* Exercise directions: Please give the records below again in full, exactly, with the images left out.

[Extracted material Boundary: Start]

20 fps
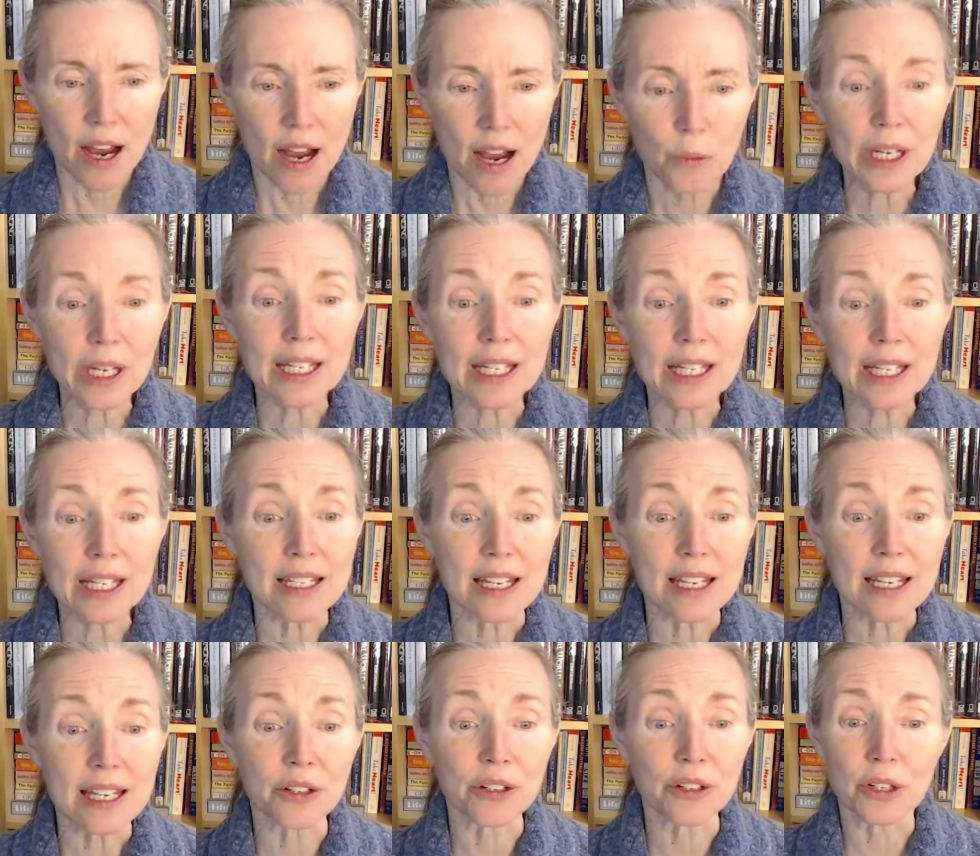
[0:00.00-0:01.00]
We need to
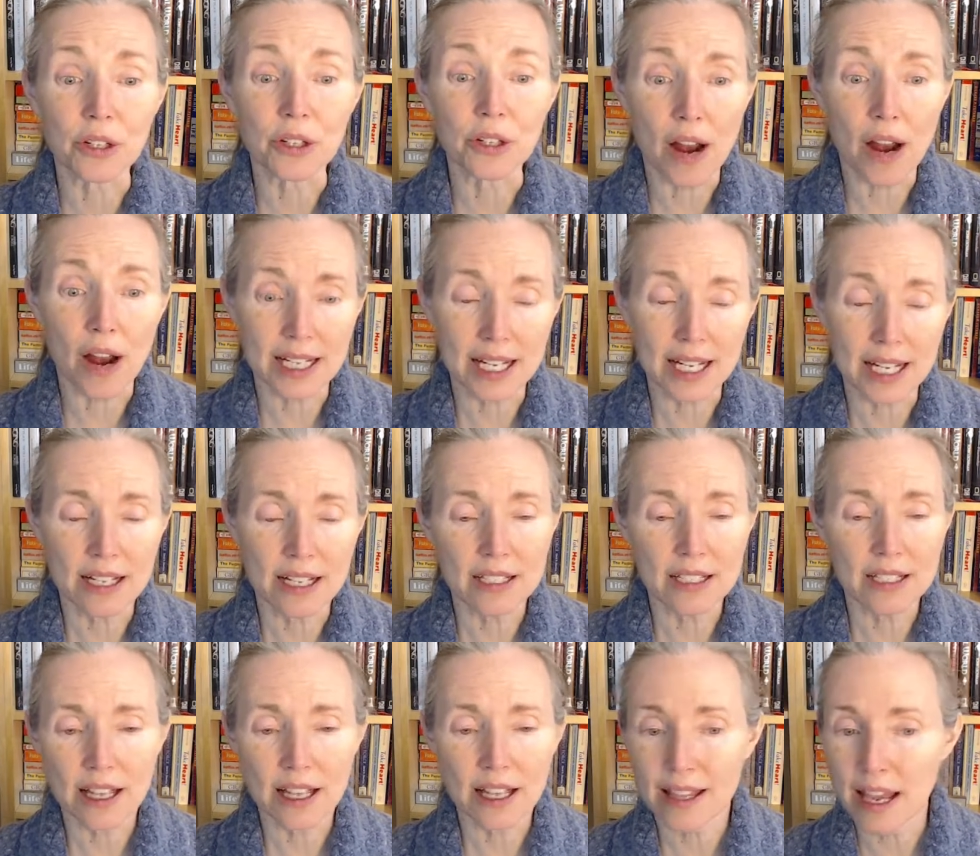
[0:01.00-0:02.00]
hear your
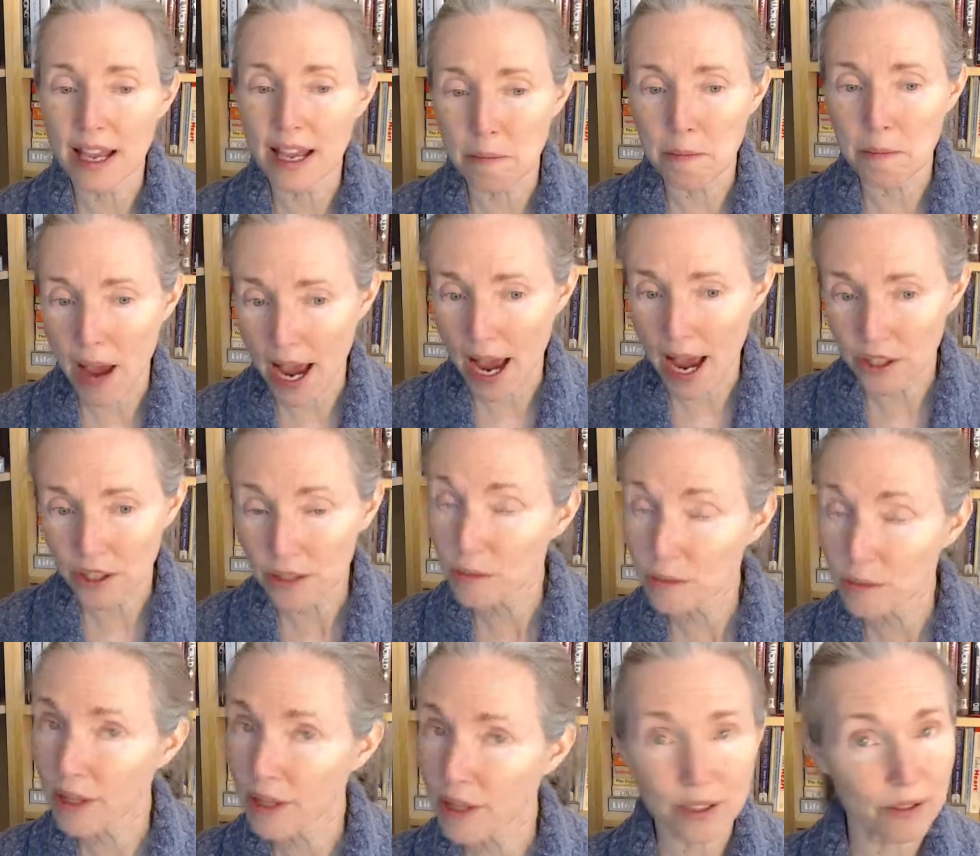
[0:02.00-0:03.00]
ideas. They matter.
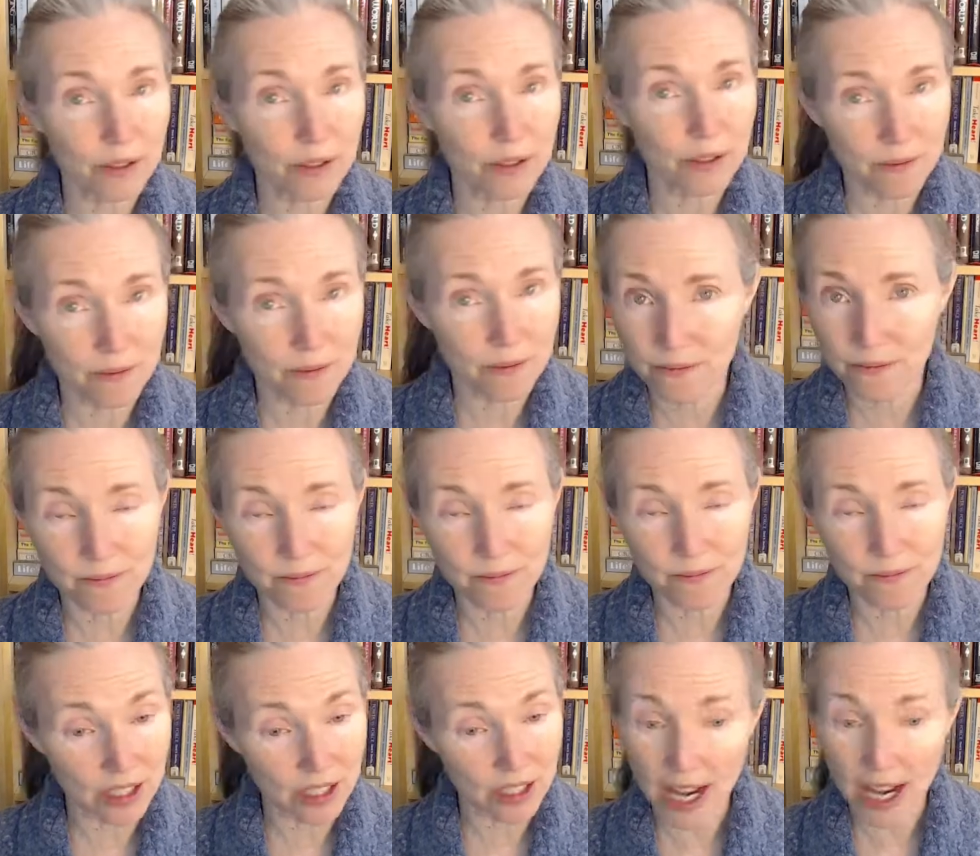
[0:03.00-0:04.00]
Well, that's
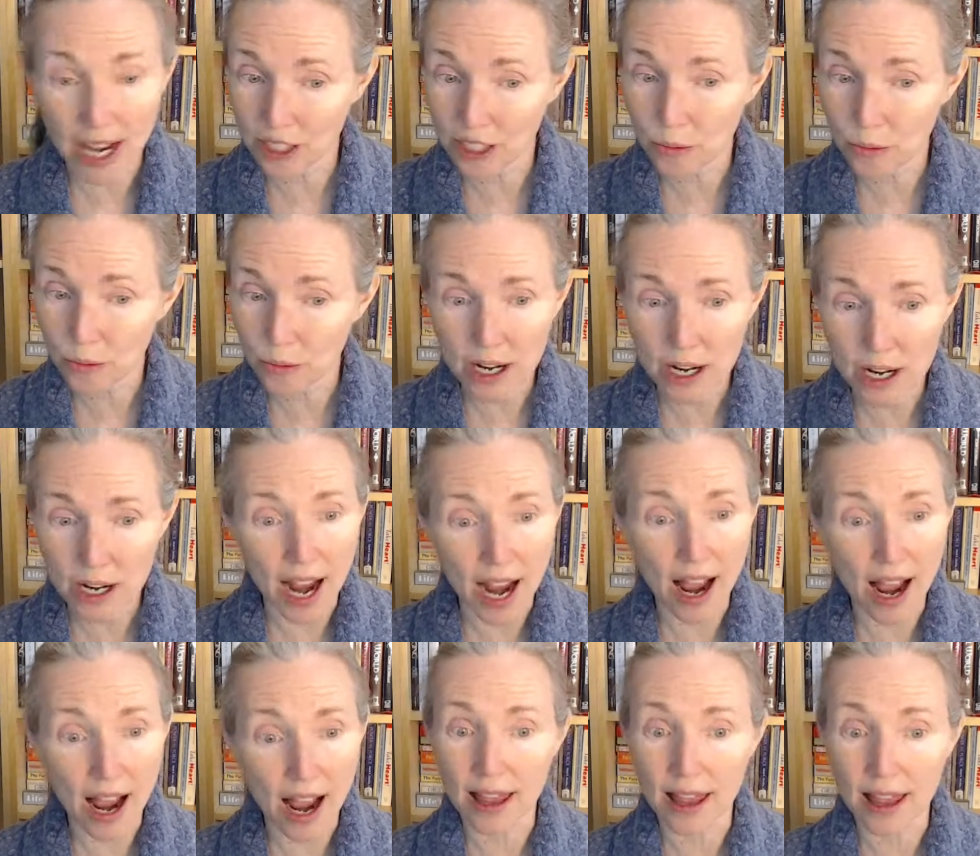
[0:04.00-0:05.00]
a nice one.
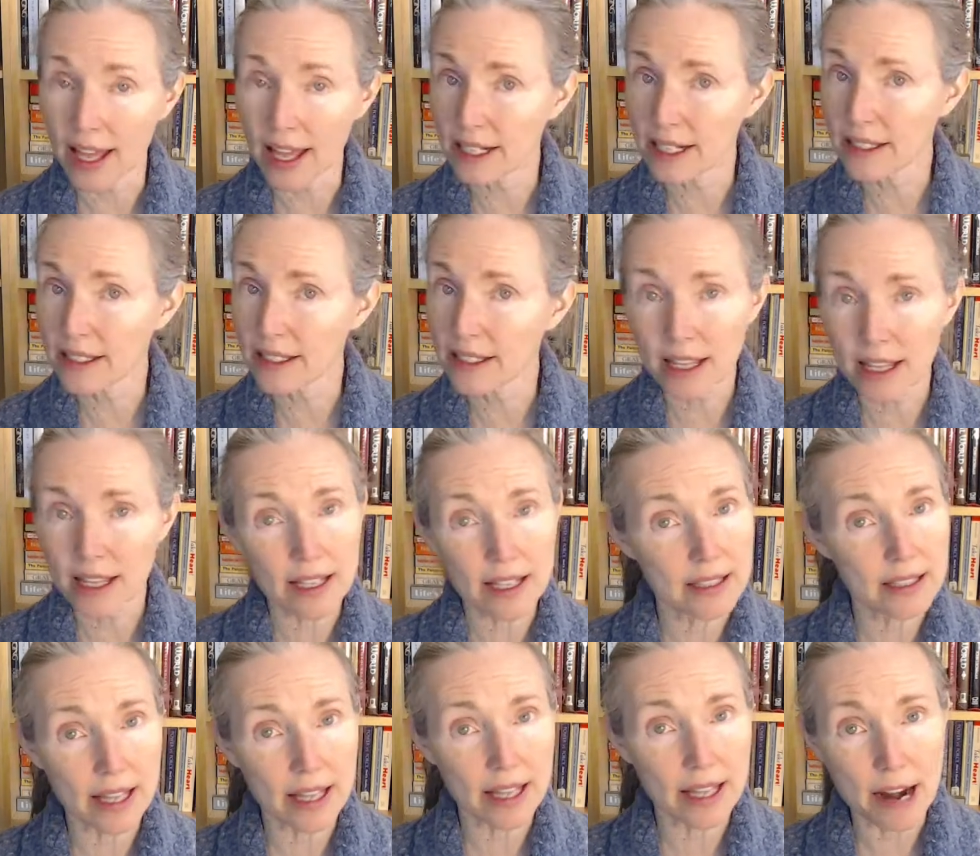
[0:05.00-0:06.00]
I like to think
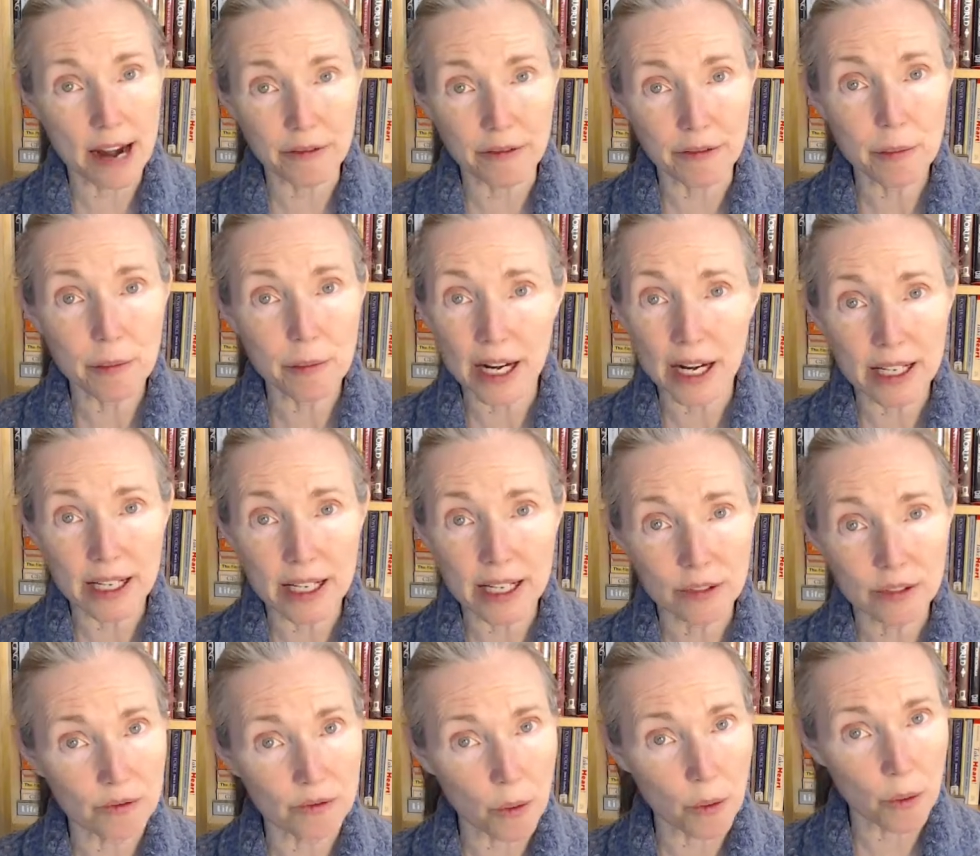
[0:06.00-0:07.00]
that everybody's
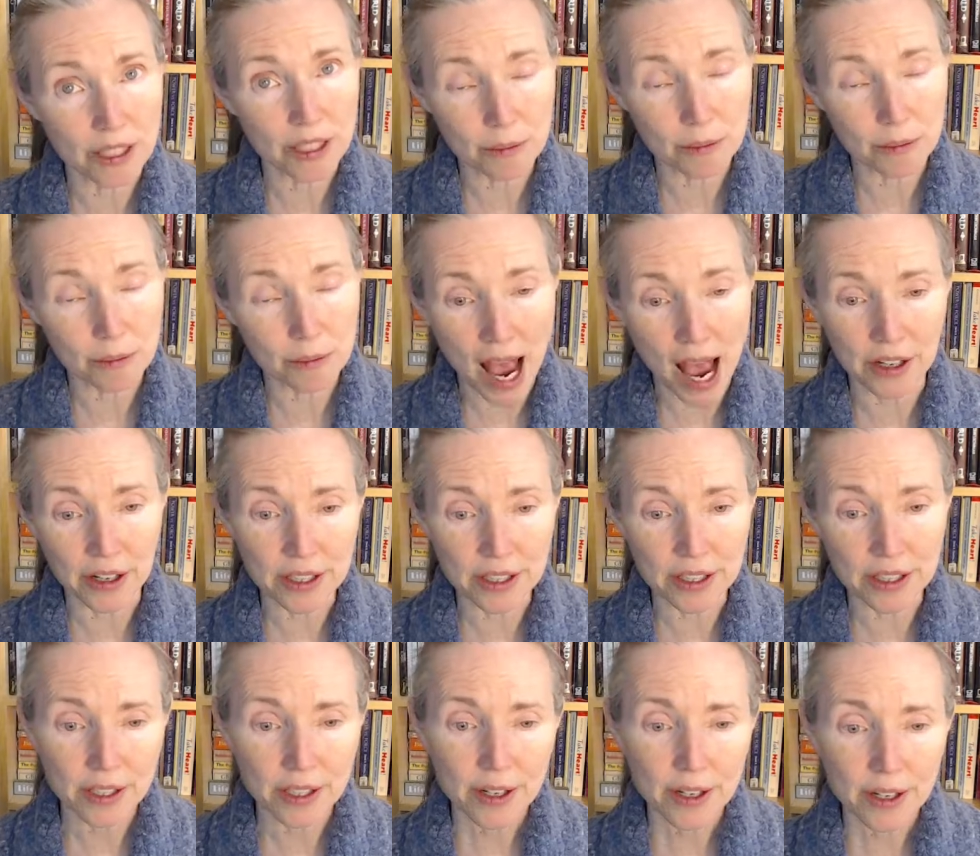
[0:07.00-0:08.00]
voice matters,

[Extracted material Boundary: End]

* Answer box:
20 fps
[0:00.00-0:01.00]
We need to
[0:01.00-0:02.00]
hear your
[0:02.00-0:03.00]
ideas. They matter.
[0:03.00-0:04.00]
Well, that's
[0:04.00-0:05.00]
a nice one.
[0:05.00-0:06.00]
I like to think
[0:06.00-0:07.00]
that everybody's
[0:07.00-0:08.00]
voice matters,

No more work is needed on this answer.